----- Extracted entries

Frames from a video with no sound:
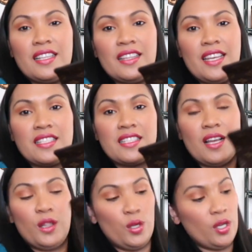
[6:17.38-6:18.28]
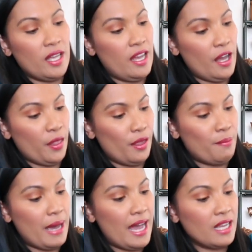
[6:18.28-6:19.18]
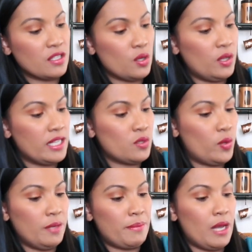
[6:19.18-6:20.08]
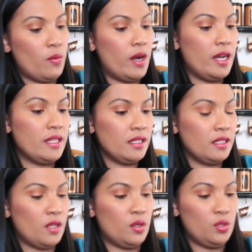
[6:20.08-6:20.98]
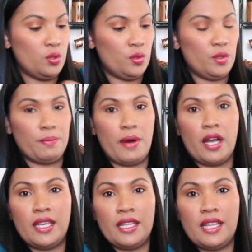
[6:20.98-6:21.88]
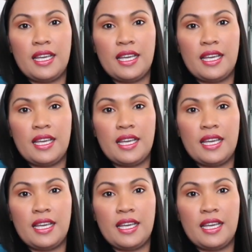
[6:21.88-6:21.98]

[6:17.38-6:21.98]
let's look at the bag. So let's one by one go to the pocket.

----------

The full listing above, duplicated exactly and without its pictures, is the answer.

**Answer to this exercise**
Frames from a video with no sound:
[6:17.38-6:18.28]
[6:18.28-6:19.18]
[6:19.18-6:20.08]
[6:20.08-6:20.98]
[6:20.98-6:21.88]
[6:21.88-6:21.98]

[6:17.38-6:21.98]
let's look at the bag. So let's one by one go to the pocket.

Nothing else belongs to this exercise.